Comme toujours, Yamaha fait attention aux détails. Tout d’abord, la WR attire les regards. Son pignon arrière est pourvue d’un anneau externe en caoutchouc pour atténuer le bruit de la chaîne, ce qui est une bonne idée. Les clignotants avant font aussi office de feux de position, un atout à la sécurité. La trousse à outils, située sous le faux cadre arrière, est facilement accessible (mais par le fait même facile à voler). Le compteur de vitesse numérique se lit aisément, mais nous aimerions qu’il soit accompagné d’un tachymètre. Ajoutons à nos souhaits un bout pivotant au levier du frein arrière (un point essentiel sur une moto hors route).

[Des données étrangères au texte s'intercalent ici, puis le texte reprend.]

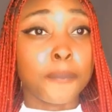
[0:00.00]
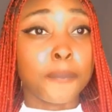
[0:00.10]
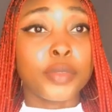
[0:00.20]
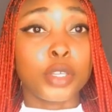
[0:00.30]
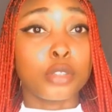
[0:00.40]

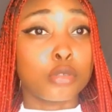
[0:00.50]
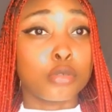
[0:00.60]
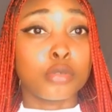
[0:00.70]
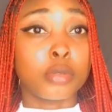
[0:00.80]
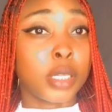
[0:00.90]
thing to do
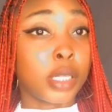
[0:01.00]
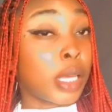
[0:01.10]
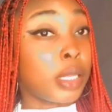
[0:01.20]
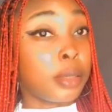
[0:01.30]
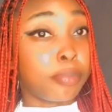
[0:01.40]
in
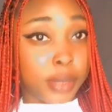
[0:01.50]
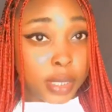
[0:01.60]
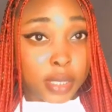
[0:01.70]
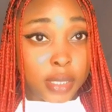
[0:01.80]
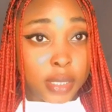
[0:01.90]
any
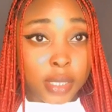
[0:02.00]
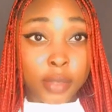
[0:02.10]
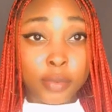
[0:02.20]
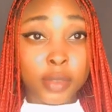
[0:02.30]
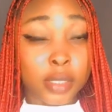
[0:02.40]
business, even
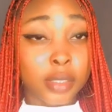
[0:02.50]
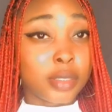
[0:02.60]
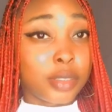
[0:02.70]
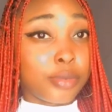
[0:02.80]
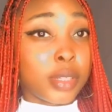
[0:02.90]
in this
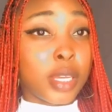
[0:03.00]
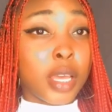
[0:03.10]
three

Tout compte fait, nous avons vraiment apprécié nos moments sur la WR. Sans révolutionner l’industrie comme sa parente il y a 40 ans, voilà une double usage polyvalente et fonctionnelle, et certainement la moto « quart de litre » la plus compétente de sa catégorie (bien qu’aussi la plus chère (7 899 $), soit 2 100 $ de plus que sa plus proche rivale la KLX250S, et 500 $ au-dessus de la Suzuki DR400). Mais surtout, elle est amusante à chevaucher, tellement qu’on en veut encore. N’est-ce pas le plus important ?
En selle
J’ai appris à faire de la moto sur des double usage, passant de longues journées à parcourir les plus beaux sentiers du nord-est de l’Ontario. Inutile de mentionner que la WR m’a intéressé dès que je l’ai vue. En fait, cette petite quatre temps me remémore ma chère DT200R 1990, ce qui n’est pas peu dire. Et la WR ne déçoit pas. Bien que moins à l’aise dans le hors piste qu’une enduro de compétition ou que certaines collègues de sa catégorie (un petit tour sur la KTM 690 Enduro nous le rappelle clairement), la WR est une excellente moto tout usage qui excelle autant pour se rendre au travail que pour aller s’amuser dans le bois la fin de semaine. La puissance de son quart de litre est très convenable, et son châssis et ses suspensions peuvent tout encaisser. Bien sûr, malgré ses qualités de base, je me demande comment elle réagirait à quelques petites modifications… Est-ce que je la recommanderais à un ami ? Oui. Est-ce que je l’achèterais ? Voyez-vous, je viens juste d’acquérir une autre DT (au cours de notre essai). Naturellement, si Yamaha décidait d’offrir une WR450R, je pourrais toujours rappeler cet ami qui a proposé de racheter ma DT…
— Michel Garneau
Au sommet de leur popularité dans les années 70, on pouvait trouver des motos double usage dans le garage de chaque débutant. Graduellement, des motos plus grosses et plus ciblées ont remplacé ces montures passe-partout à prix modique. L’intérêt pour l’exploration campagnarde augmentant, l’on constate un retour de ces motos pratiques et abordables. J’ai beaucoup apprécié la WR250R, son châssis et ses suspensions perfectionnés formant un ensemble maniable, surtout hors des sentiers battus. Ses suspensions moelleuses conviennent bien au débutant, tout en s’ajustant davantage que celles de la Kawasaki KLX250S afin que le conducteur expérimenté puisse aussi s’amuser ferme dans les sentiers. Elle est aussi plus puissante que la Kawasaki, avec de l’énergie en réserve pour les dépassements sur la route. Cependant, bien que la WR surpasse la KLX, particulièrement hors route, on comprend difficilement son étiquette supérieure de 2 100 $.